=== Section Start ===
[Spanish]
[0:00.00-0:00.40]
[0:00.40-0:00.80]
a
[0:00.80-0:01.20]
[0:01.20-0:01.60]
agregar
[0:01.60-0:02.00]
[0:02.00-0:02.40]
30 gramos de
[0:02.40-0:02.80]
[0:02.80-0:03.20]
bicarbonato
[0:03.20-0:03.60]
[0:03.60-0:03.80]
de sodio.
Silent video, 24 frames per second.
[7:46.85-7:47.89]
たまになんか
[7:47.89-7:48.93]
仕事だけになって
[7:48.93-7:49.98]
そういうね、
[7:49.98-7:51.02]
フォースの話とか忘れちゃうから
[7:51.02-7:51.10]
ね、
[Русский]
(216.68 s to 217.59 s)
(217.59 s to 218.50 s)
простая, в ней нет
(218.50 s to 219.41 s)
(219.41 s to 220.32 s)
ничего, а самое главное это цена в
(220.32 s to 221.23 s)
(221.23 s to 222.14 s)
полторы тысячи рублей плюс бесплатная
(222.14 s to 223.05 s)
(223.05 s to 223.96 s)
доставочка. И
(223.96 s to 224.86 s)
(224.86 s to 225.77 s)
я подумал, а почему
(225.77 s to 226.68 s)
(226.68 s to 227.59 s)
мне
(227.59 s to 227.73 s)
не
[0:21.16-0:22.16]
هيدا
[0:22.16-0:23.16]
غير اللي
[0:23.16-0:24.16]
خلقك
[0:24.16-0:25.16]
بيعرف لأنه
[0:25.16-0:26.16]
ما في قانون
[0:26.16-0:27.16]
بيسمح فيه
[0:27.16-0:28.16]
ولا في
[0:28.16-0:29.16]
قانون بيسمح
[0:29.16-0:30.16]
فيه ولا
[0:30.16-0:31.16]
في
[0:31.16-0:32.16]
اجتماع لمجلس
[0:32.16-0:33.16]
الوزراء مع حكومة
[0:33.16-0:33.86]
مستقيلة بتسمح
=== Section End ===
### Exercise brief
Would you reproduce the entire listing, keeping every line as it is?

### Written solution
[Spanish]
[0:00.00-0:00.40]
[0:00.40-0:00.80]
a
[0:00.80-0:01.20]
[0:01.20-0:01.60]
agregar
[0:01.60-0:02.00]
[0:02.00-0:02.40]
30 gramos de
[0:02.40-0:02.80]
[0:02.80-0:03.20]
bicarbonato
[0:03.20-0:03.60]
[0:03.60-0:03.80]
de sodio.
Silent video, 24 frames per second.
[7:46.85-7:47.89]
たまになんか
[7:47.89-7:48.93]
仕事だけになって
[7:48.93-7:49.98]
そういうね、
[7:49.98-7:51.02]
フォースの話とか忘れちゃうから
[7:51.02-7:51.10]
ね、
[Русский]
(216.68 s to 217.59 s)
(217.59 s to 218.50 s)
простая, в ней нет
(218.50 s to 219.41 s)
(219.41 s to 220.32 s)
ничего, а самое главное это цена в
(220.32 s to 221.23 s)
(221.23 s to 222.14 s)
полторы тысячи рублей плюс бесплатная
(222.14 s to 223.05 s)
(223.05 s to 223.96 s)
доставочка. И
(223.96 s to 224.86 s)
(224.86 s to 225.77 s)
я подумал, а почему
(225.77 s to 226.68 s)
(226.68 s to 227.59 s)
мне
(227.59 s to 227.73 s)
не
[0:21.16-0:22.16]
هيدا
[0:22.16-0:23.16]
غير اللي
[0:23.16-0:24.16]
خلقك
[0:24.16-0:25.16]
بيعرف لأنه
[0:25.16-0:26.16]
ما في قانون
[0:26.16-0:27.16]
بيسمح فيه
[0:27.16-0:28.16]
ولا في
[0:28.16-0:29.16]
قانون بيسمح
[0:29.16-0:30.16]
فيه ولا
[0:30.16-0:31.16]
في
[0:31.16-0:32.16]
اجتماع لمجلس
[0:32.16-0:33.16]
الوزراء مع حكومة
[0:33.16-0:33.86]
مستقيلة بتسمح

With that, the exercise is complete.